Each line from the one that holds "[00:03:25.92 to 00:03:26.37]" to the end of the entries is to be given again exactly. Do not include pictures.

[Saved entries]
● ● ● ● ● ● ●

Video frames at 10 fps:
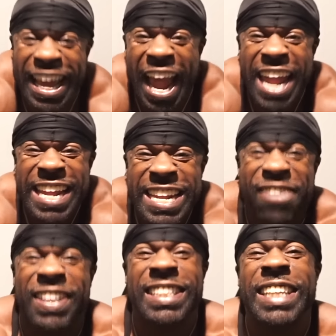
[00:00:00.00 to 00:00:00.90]
Hey,
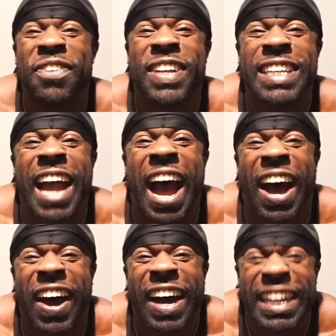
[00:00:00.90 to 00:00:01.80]
what's up with
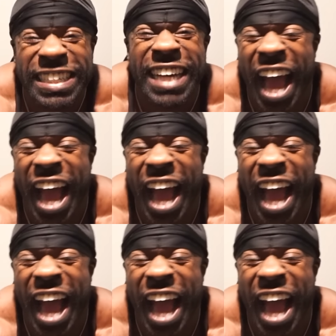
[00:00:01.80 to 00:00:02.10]
y'all?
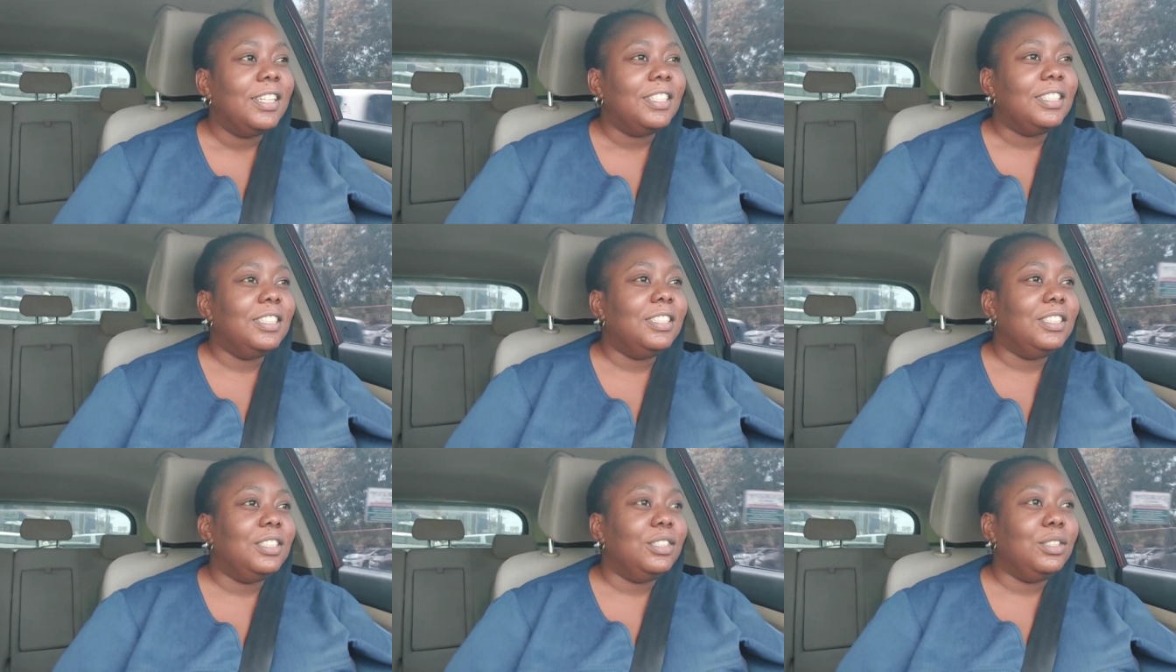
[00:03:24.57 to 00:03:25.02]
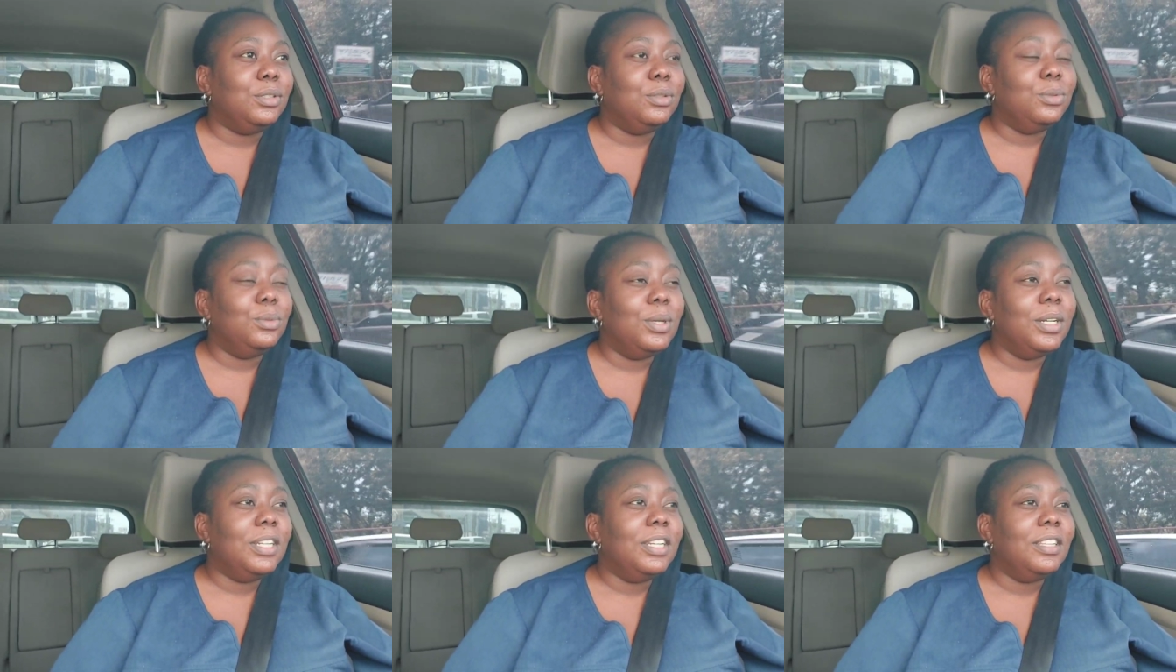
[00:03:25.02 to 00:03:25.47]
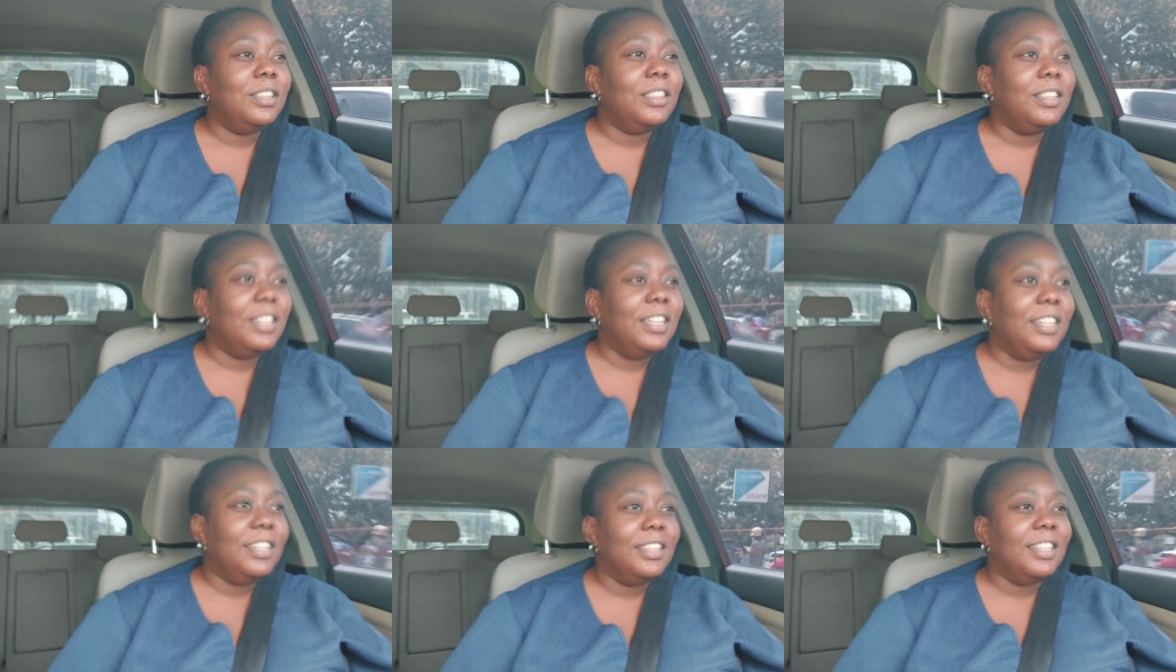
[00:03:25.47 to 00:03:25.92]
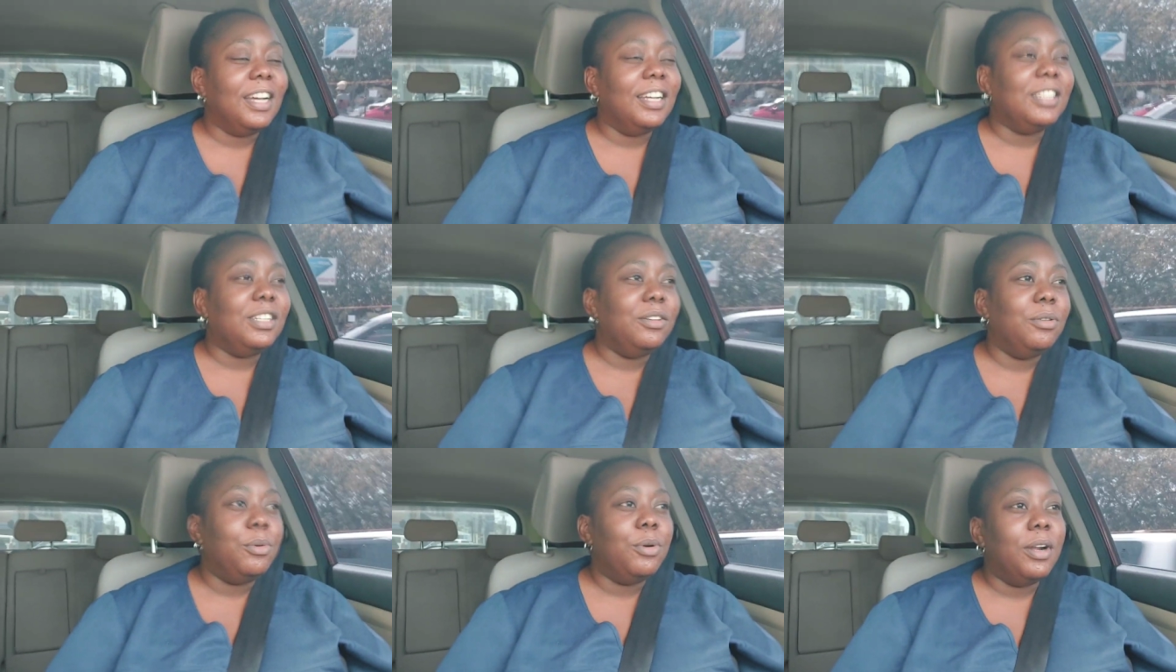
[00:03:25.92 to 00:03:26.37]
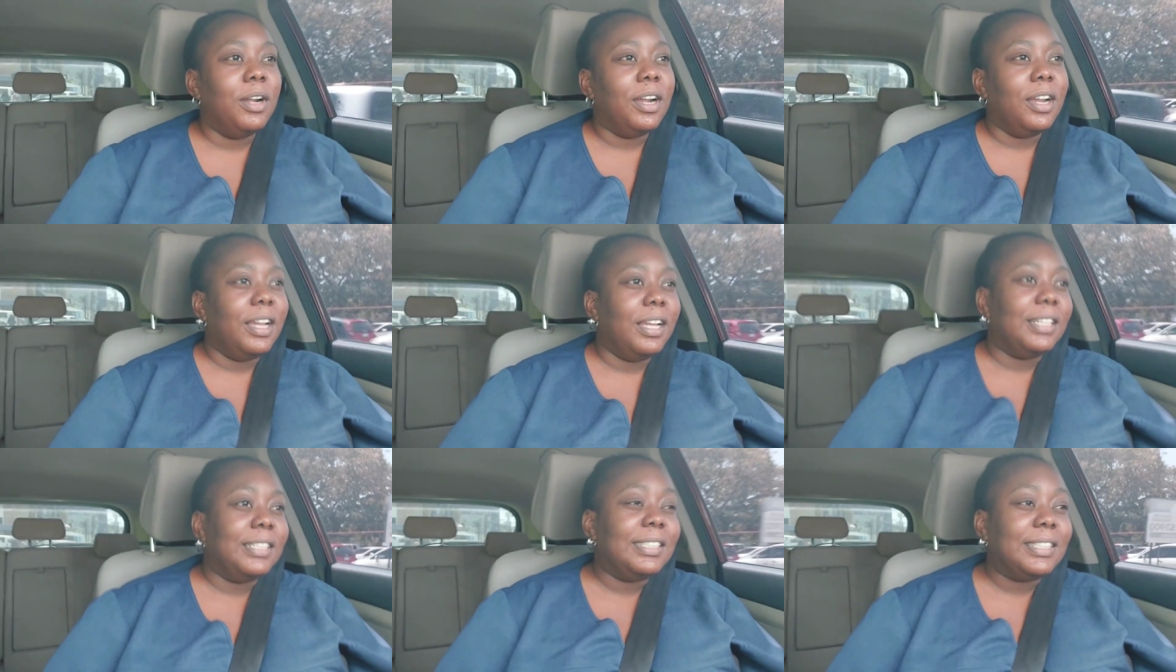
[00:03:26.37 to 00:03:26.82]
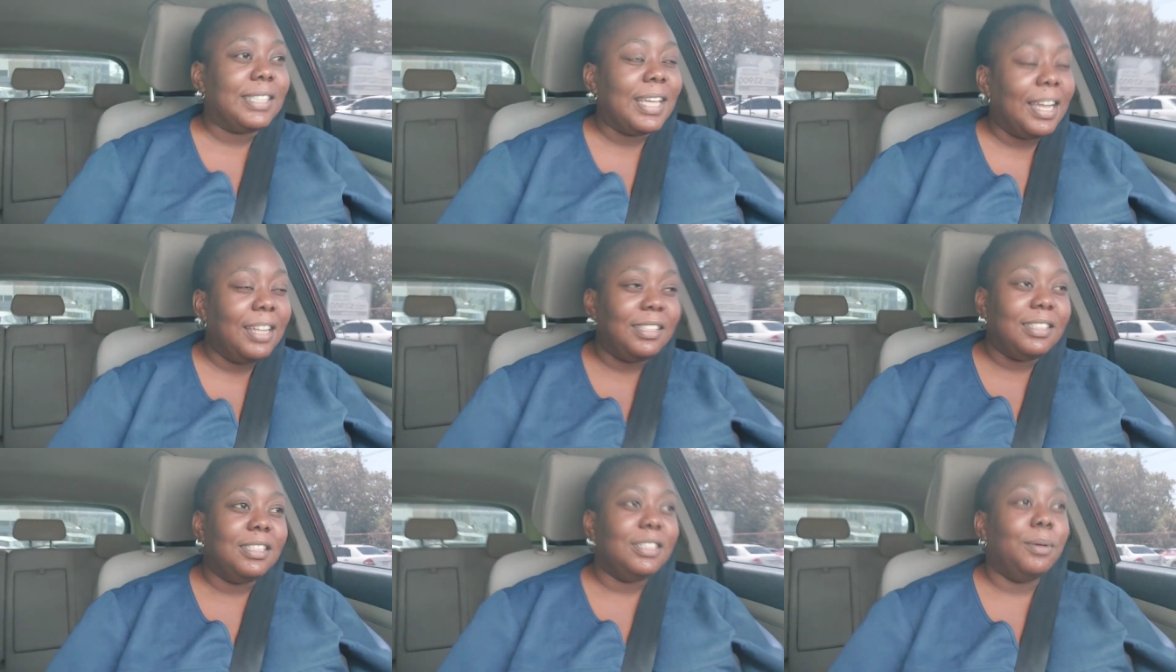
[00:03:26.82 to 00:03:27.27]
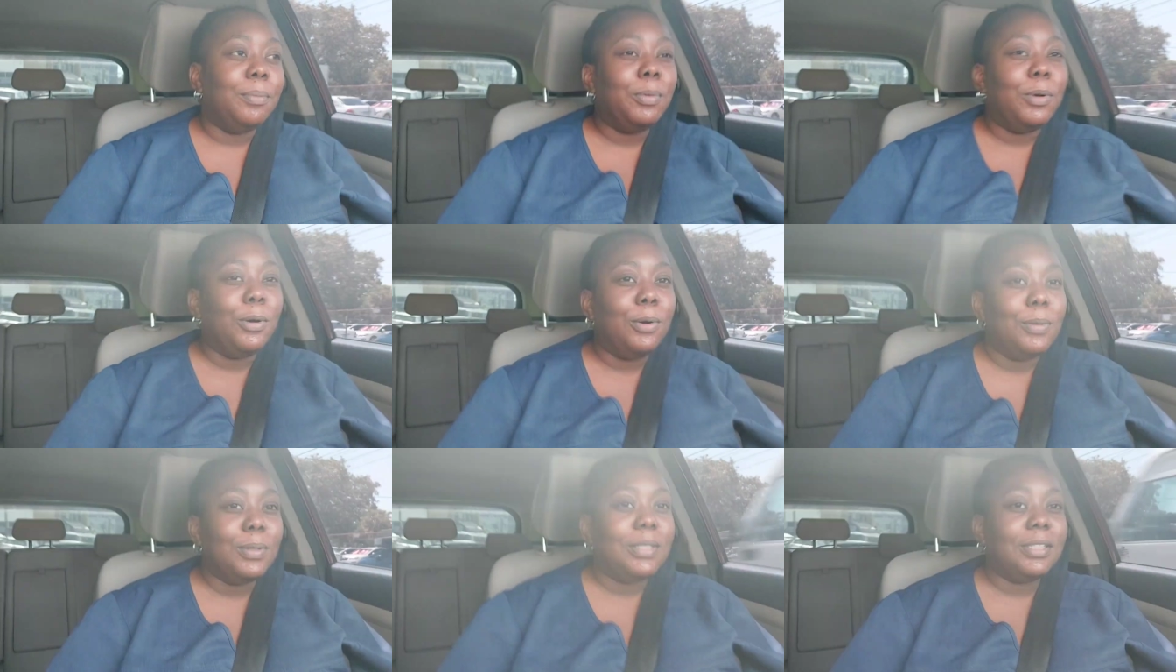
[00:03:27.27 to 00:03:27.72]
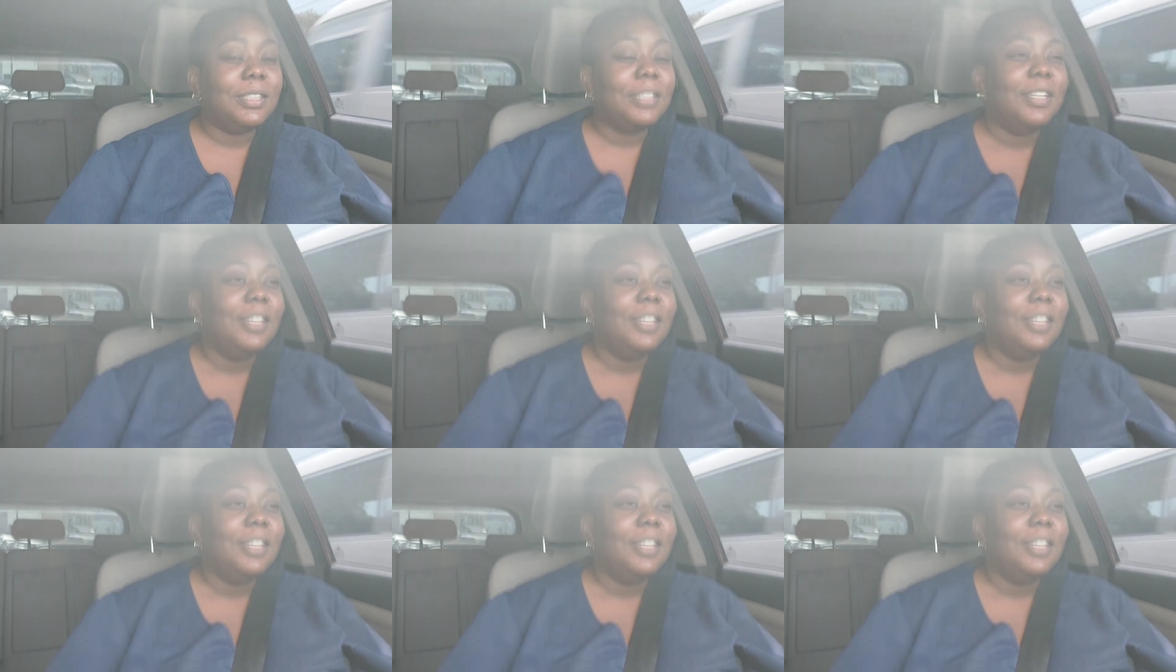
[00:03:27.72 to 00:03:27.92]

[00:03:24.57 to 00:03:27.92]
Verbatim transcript: Did you do anything that you were excited about?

● ● ● ● ● ● ●

*Solution to this problem*:
[00:03:25.92 to 00:03:26.37]
[00:03:26.37 to 00:03:26.82]
[00:03:26.82 to 00:03:27.27]
[00:03:27.27 to 00:03:27.72]
[00:03:27.72 to 00:03:27.92]

[00:03:24.57 to 00:03:27.92]
Verbatim transcript: Did you do anything that you were excited about?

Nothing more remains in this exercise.